■ **What the task asks**
Every record below should be transcribed exactly. Omit the images.

########################################

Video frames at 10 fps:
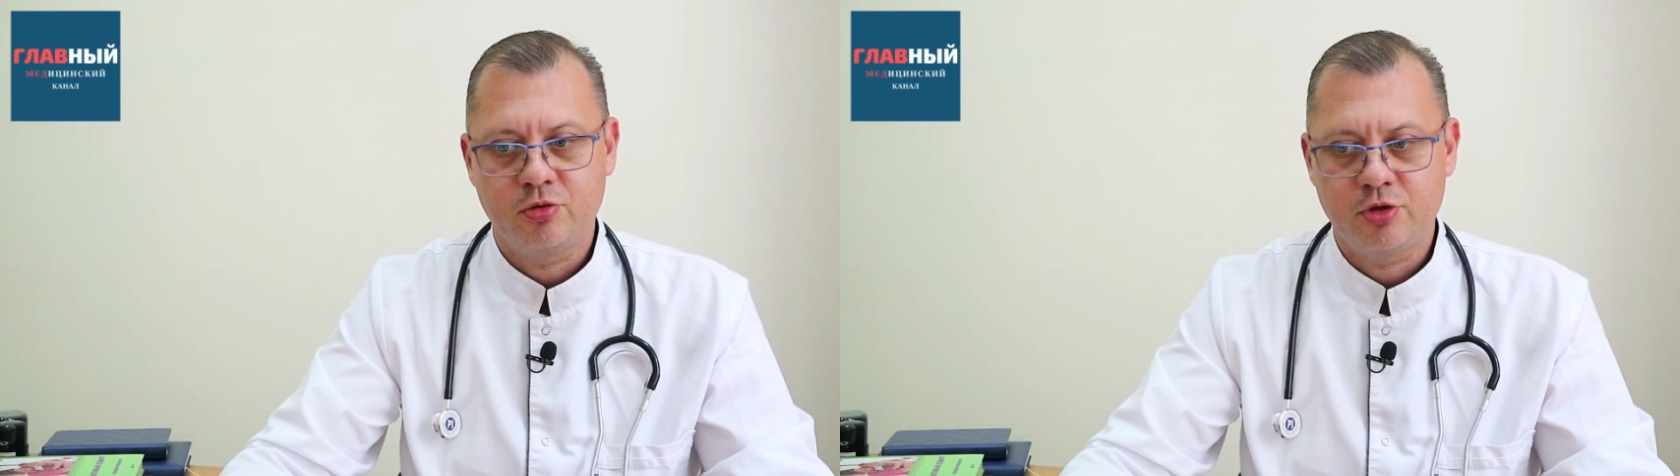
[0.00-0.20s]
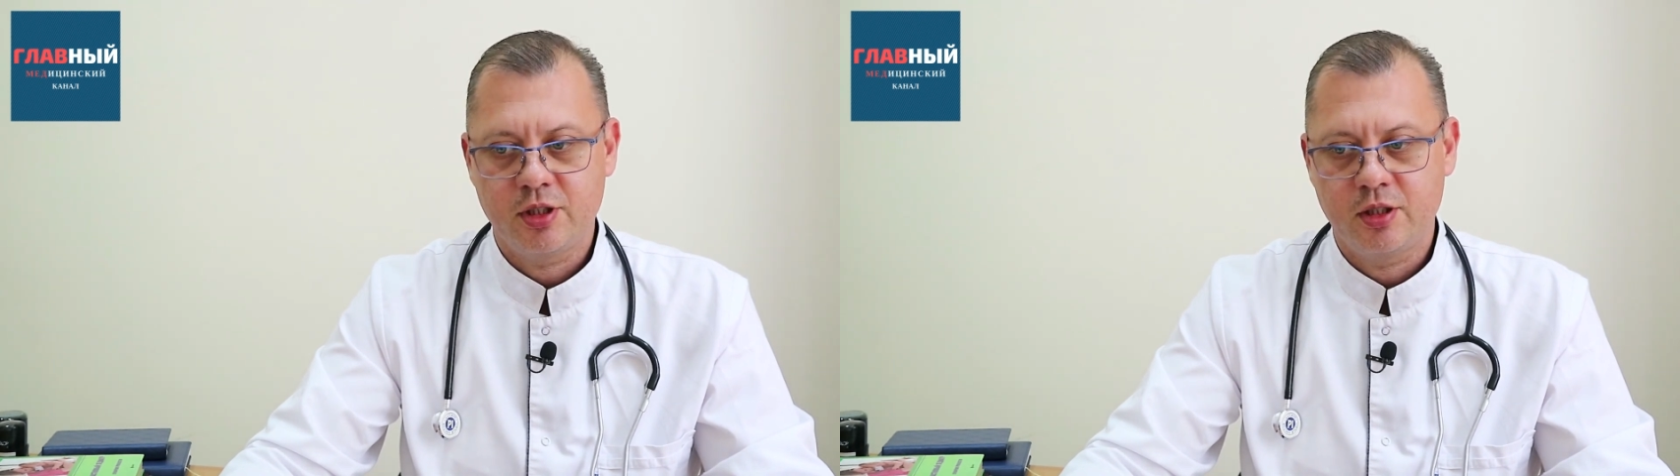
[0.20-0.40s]

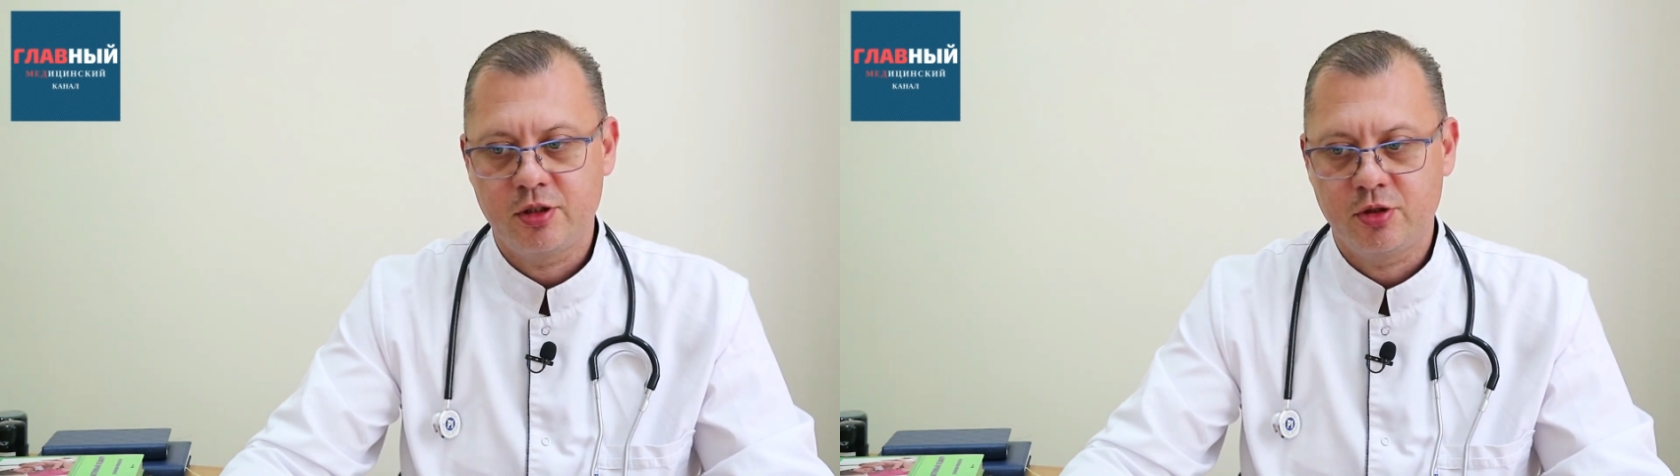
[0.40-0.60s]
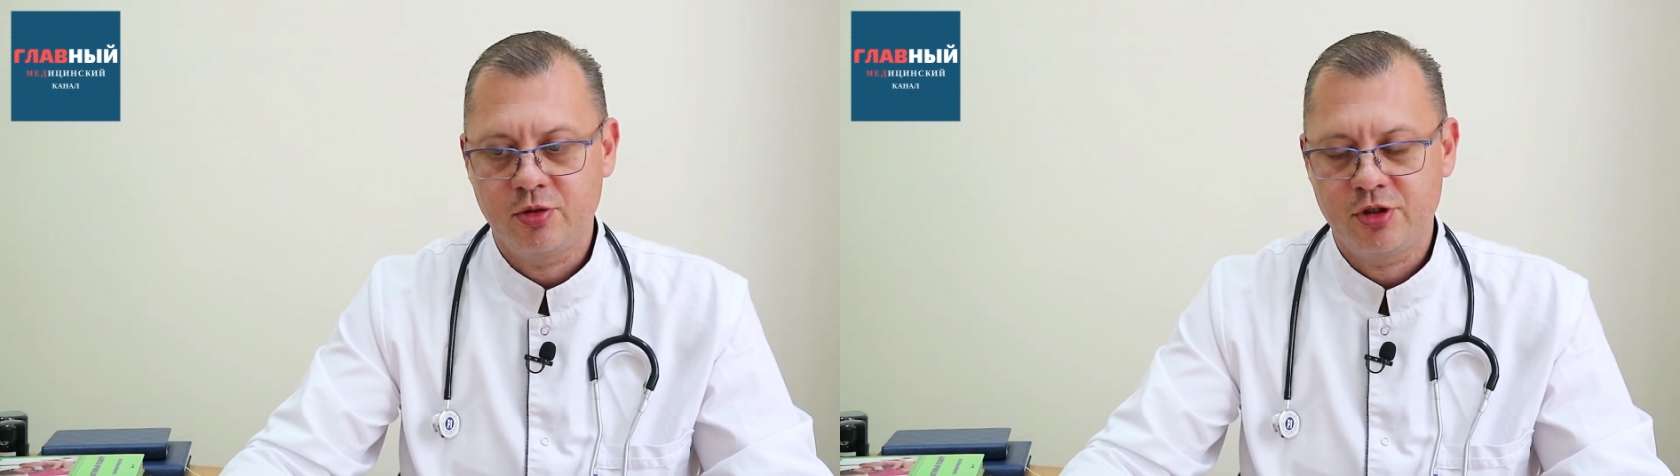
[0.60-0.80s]

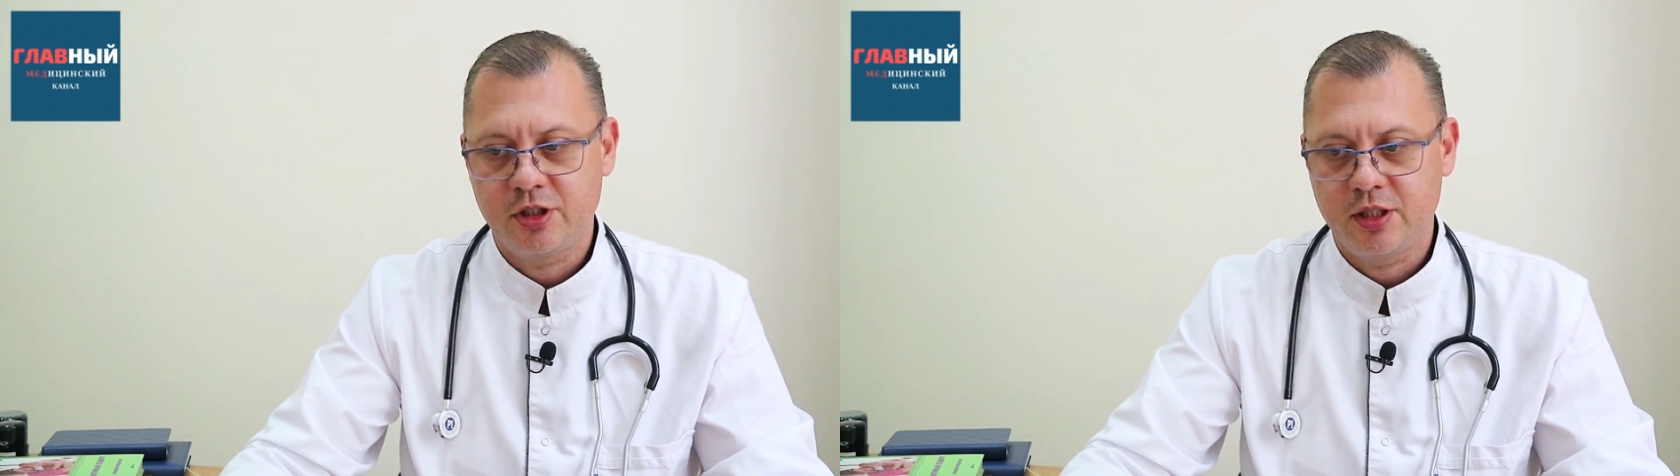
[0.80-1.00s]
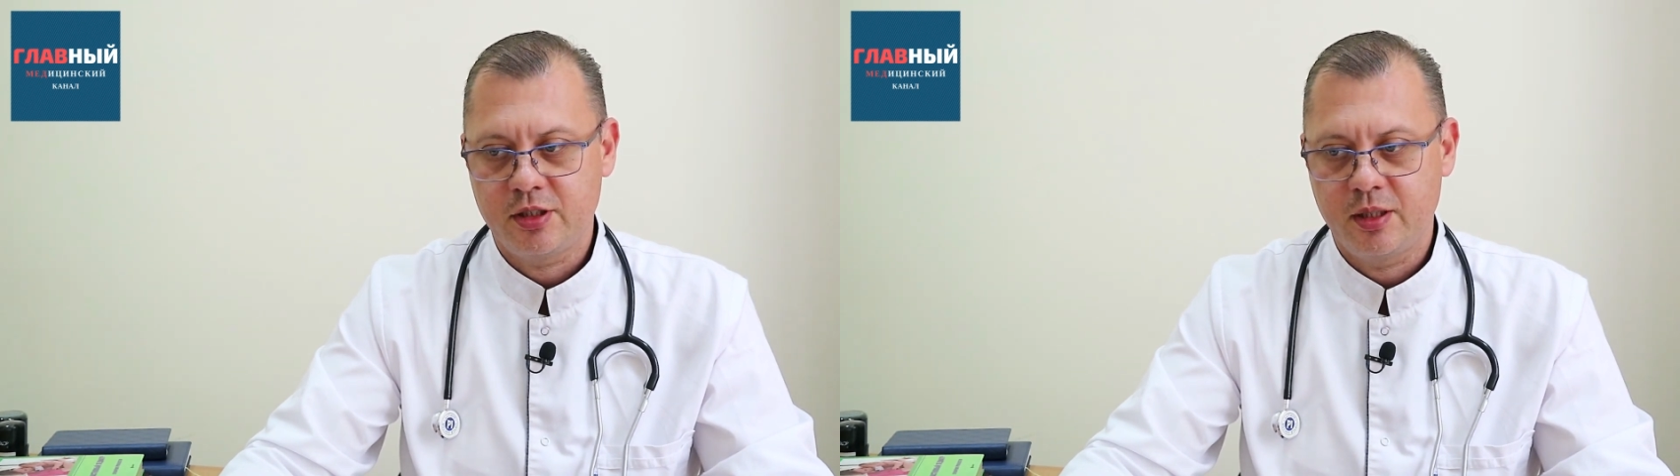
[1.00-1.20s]
second-degree
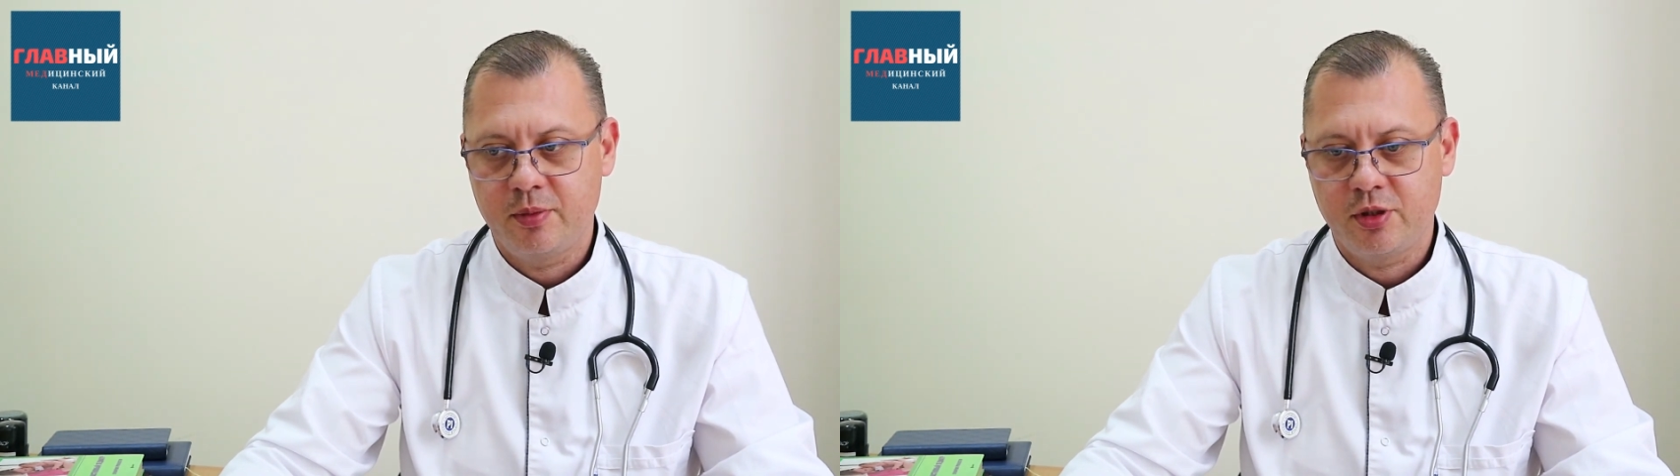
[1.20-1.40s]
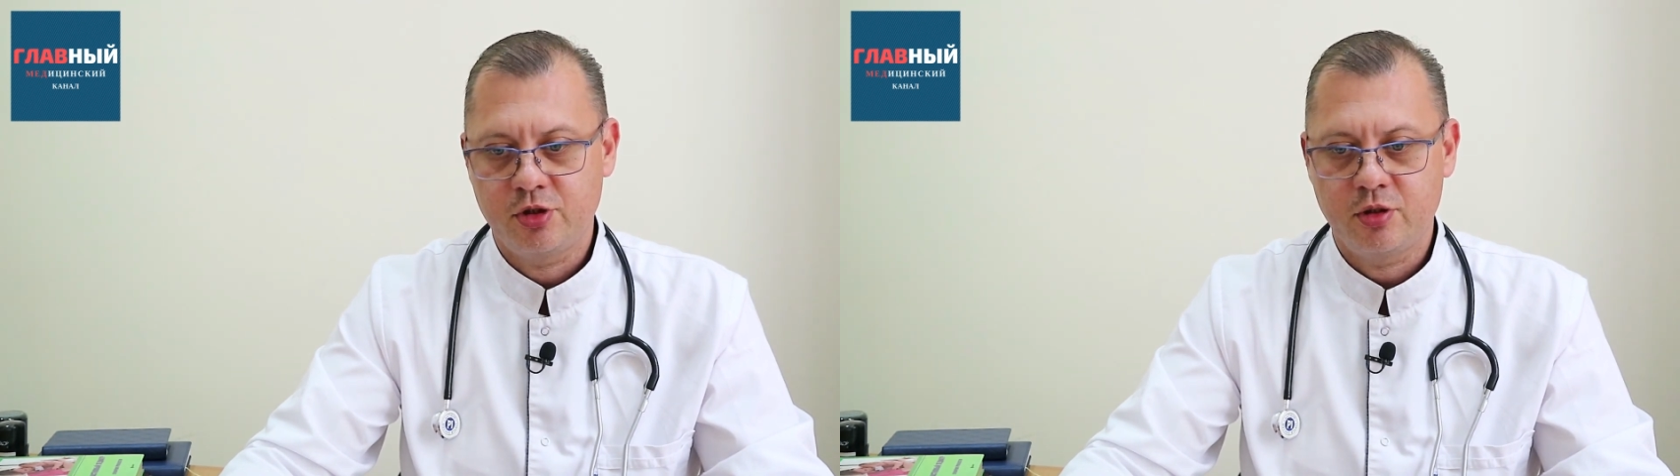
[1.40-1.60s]
skin
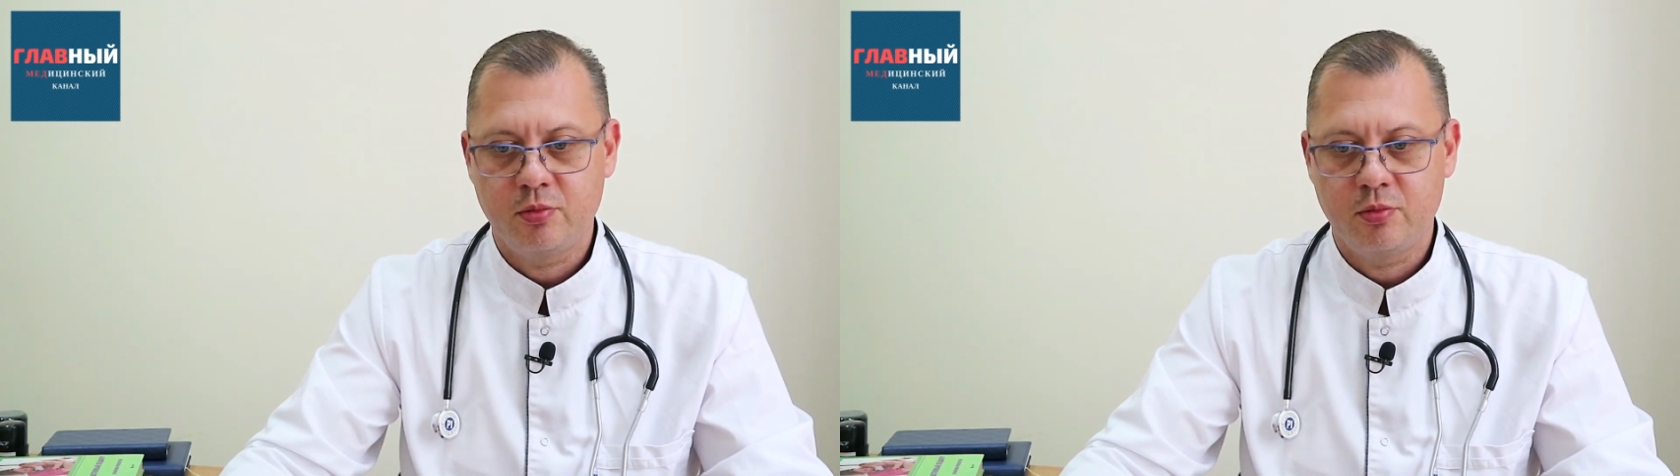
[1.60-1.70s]
damage,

########################################

■ **Exercise answer**
Video frames at 10 fps:
[0.00-0.20s]
[0.20-0.40s]

[0.40-0.60s]
[0.60-0.80s]

[0.80-1.00s]
[1.00-1.20s]
second-degree
[1.20-1.40s]
[1.40-1.60s]
skin
[1.60-1.70s]
damage,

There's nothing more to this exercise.